İnsan, ikinci doğasını söz (logos) ile insan etmiştir. Sesler söze, sözler ise şiire dönüşerek bu evrenin ilk yapı taşlarını meydana getirmiştir.
Şiir hakikati yeniden ve yeniden kurar. Şairler, Heidegger’in tanımıyla “varlığın çobanları”, maddi dünyayı bulundukları bağlam ve noktadan sarsarak, yerinden sökerek, yerlerini değiştirir ve onları kendi dil evrenlerinde yeniden kurarlar. “Olmazda başlayan öyküler” şairin hiçlikle didişerek, çarpışarak yarattığı bu evrenin yokluktan varlığa zuhurunu imler. Bu zuhurun adı aşktır.
“aşk yoklukta var olmak
enginliğe sarılmak,
varlıkta yoklukla dolmak” (BİZE HAS)
Her şair kendine has bir evren yaratır. Ve bu evrenin sınırlarının ta kendisi olan “zaman” ve zamanın eli tırpanlı ömür biçicisi olan ölüme karşı bir mücadeleye girişir.

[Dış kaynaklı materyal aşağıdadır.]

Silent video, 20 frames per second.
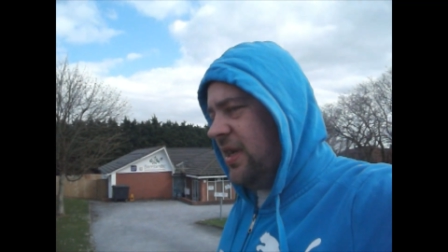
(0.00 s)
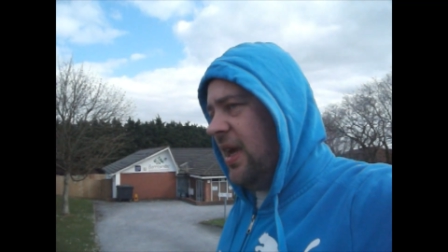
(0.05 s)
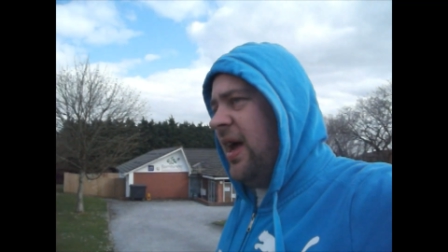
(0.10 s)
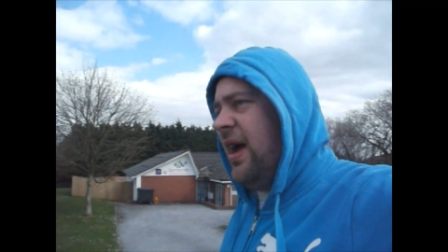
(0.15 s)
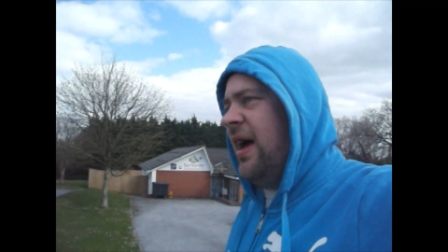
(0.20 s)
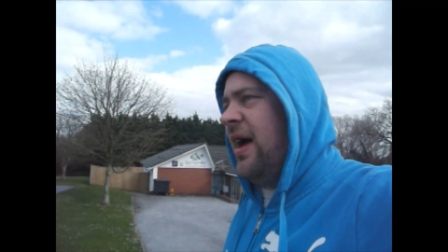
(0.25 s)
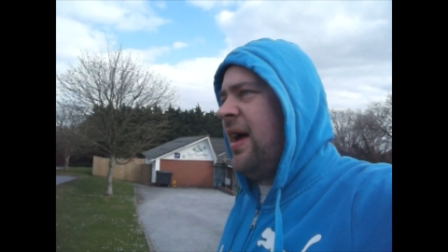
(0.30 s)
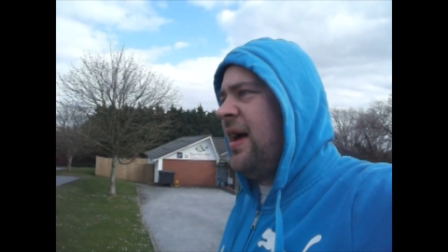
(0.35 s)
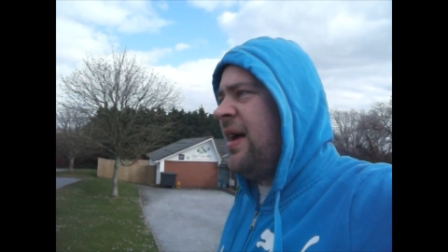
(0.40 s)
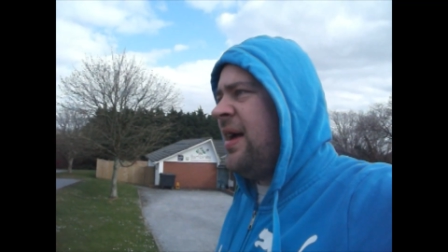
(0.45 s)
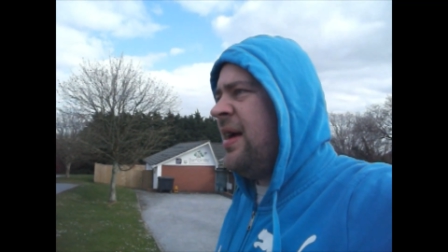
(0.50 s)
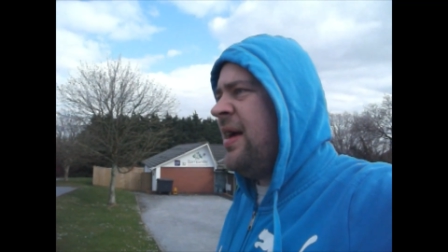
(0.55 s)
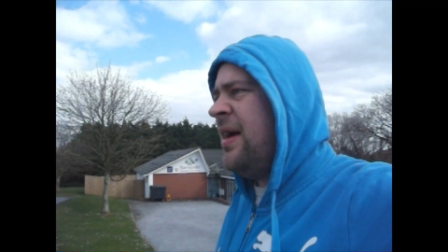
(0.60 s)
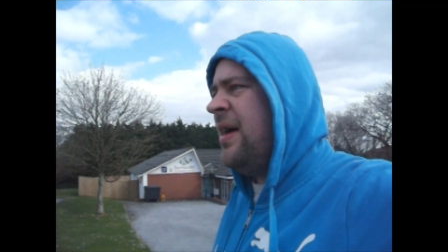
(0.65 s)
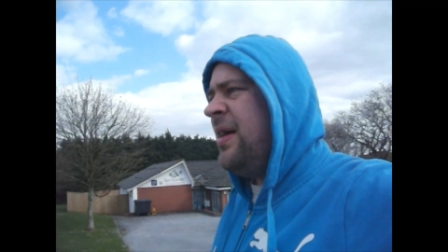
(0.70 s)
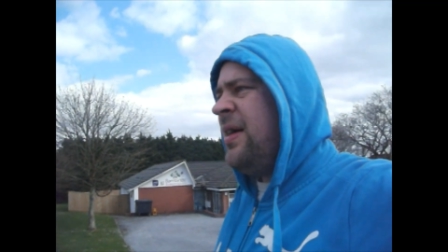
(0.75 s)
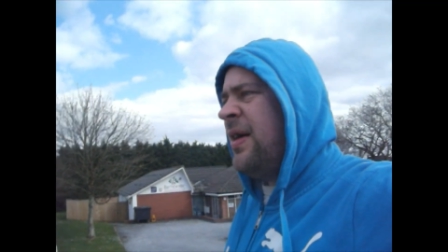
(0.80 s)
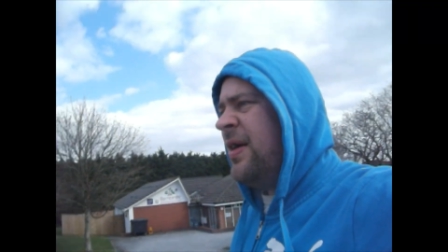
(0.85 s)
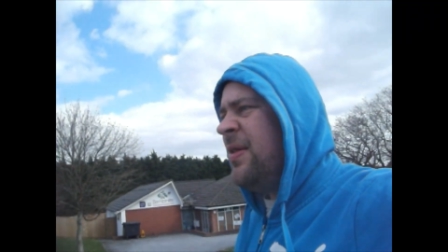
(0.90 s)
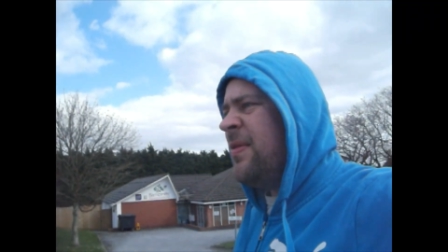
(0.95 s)
Uh,
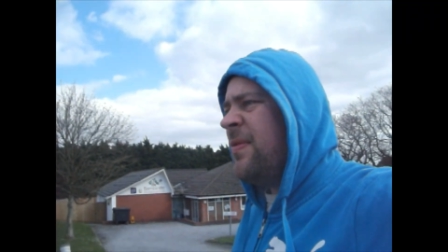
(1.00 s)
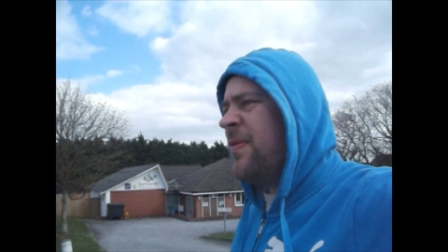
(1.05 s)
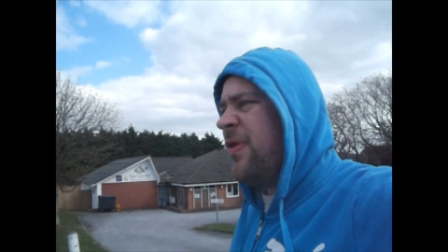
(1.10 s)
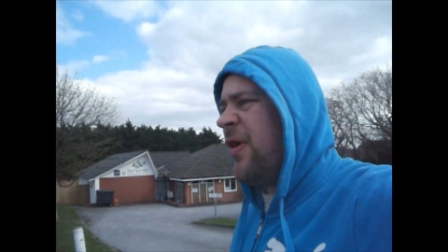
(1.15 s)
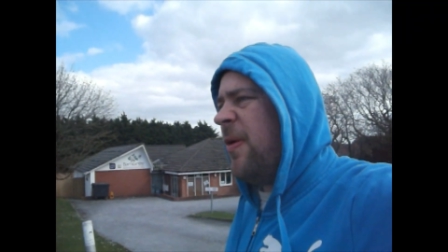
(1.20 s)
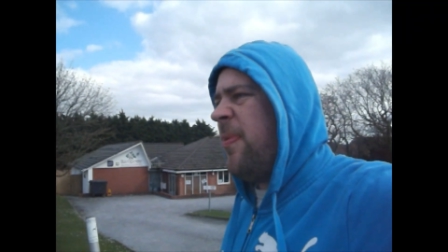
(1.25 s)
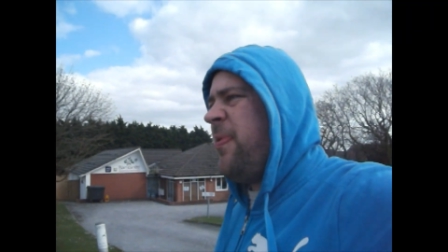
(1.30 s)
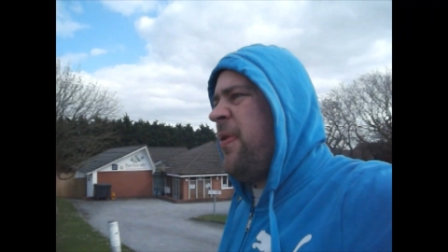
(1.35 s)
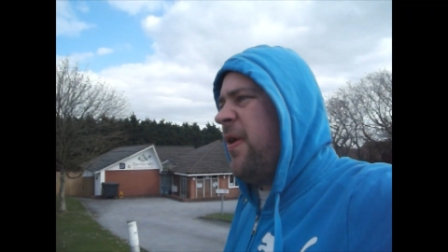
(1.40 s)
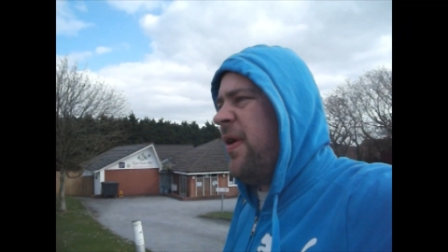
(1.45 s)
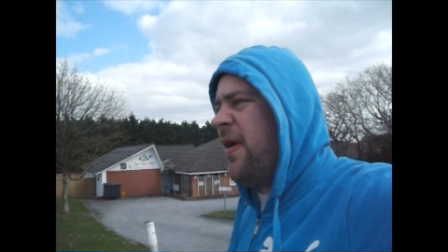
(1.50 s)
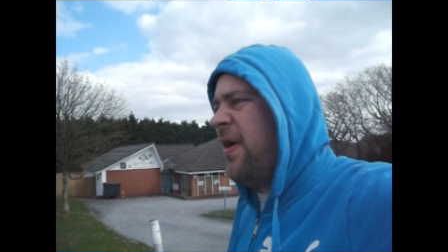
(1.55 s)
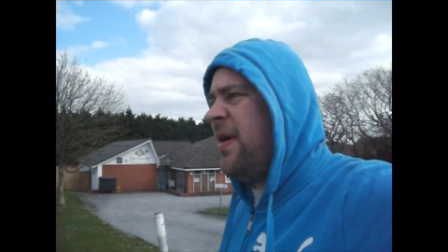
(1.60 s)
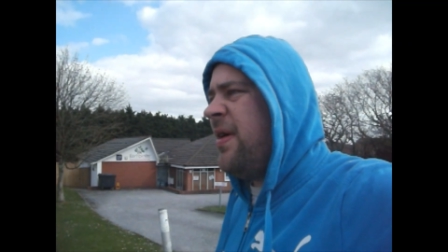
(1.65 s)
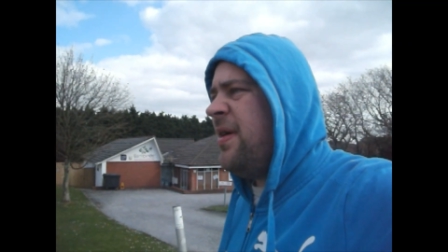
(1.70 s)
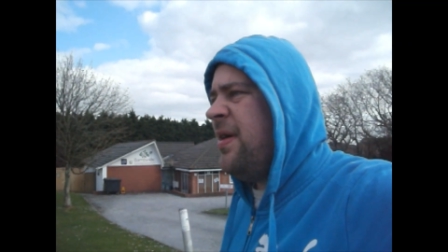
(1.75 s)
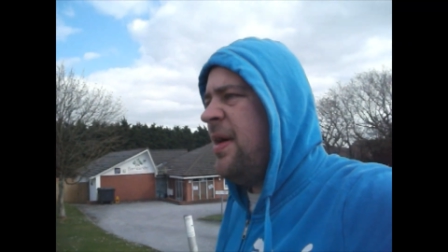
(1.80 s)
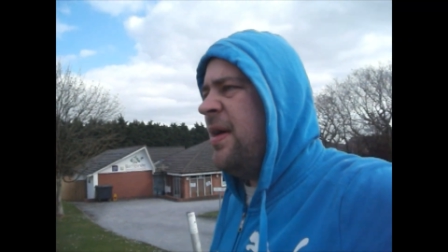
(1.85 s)
proper.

Ölüm olmasaydı ne felsefe olurdu ne de şiir. Ölüm, zamanın insana verdiği kısa payenin, ömür denilen o kısıtlı zaman parçacığının, o kısa cümlenin sonuna atılan noktadır.
“yokluğunda seni
zaman denilen çemberde
düşlerime düşürüldüm
yelkovan kesti bileğimi
kaça bölündüm böyle?
bir kadran gibi titrek;
saliseler tekrar tekrar
akrep ezip geçti üzerimden
ömür denilen bu saatte” (Güne Hasret)
Filozof Anaksimandros “Ama şeylerin kökeninin olduğu yerde mecburen yok oluşları da gelişir; zira şeyler, zamanın buyruğu gereği adikra’ları için yargılanır ve birbirilerinin adikra’larını telafi ederler,” der. Bir fragmanında Adikra, “kopukluk, yersizlik, adaletsizlik” anlamına gelir. Bu kelime insan ruhunu ve durumunu tanımlamak için kullanılabilecek en uygun kelimedir belki de. Varlıkların kaderi süregitmektir ama kopa kopa, varlık gösterip sonra da yiterek.

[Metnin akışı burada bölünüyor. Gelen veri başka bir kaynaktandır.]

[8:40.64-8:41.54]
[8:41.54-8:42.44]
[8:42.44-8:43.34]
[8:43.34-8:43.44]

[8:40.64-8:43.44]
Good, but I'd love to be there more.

Zamanın hükmünden kaçış imkânsızdır.
“ah, zamanın hükmü, ah!
başa kıvırabilsem seni” (Zaman)
Kopukluk ve yersizlik insan ruhunu kozmik bir yalnızlığa mahkûm eder. Her şeye yabancıdır insan, özellikle de kendine. Yarımdır, eksiktir. Hiçbir yerin yerlisi değildir. Kendi benliğinin bile. Bu yüzden bütünleşme, tamamlanma arzusuyla mekândan mekâna, insandan insana ve kendinden kendine yol alır durmadan. İşte en çok bu yönüyle, evrene, birbirine ve kendine yabancılıkta benzer insan insana.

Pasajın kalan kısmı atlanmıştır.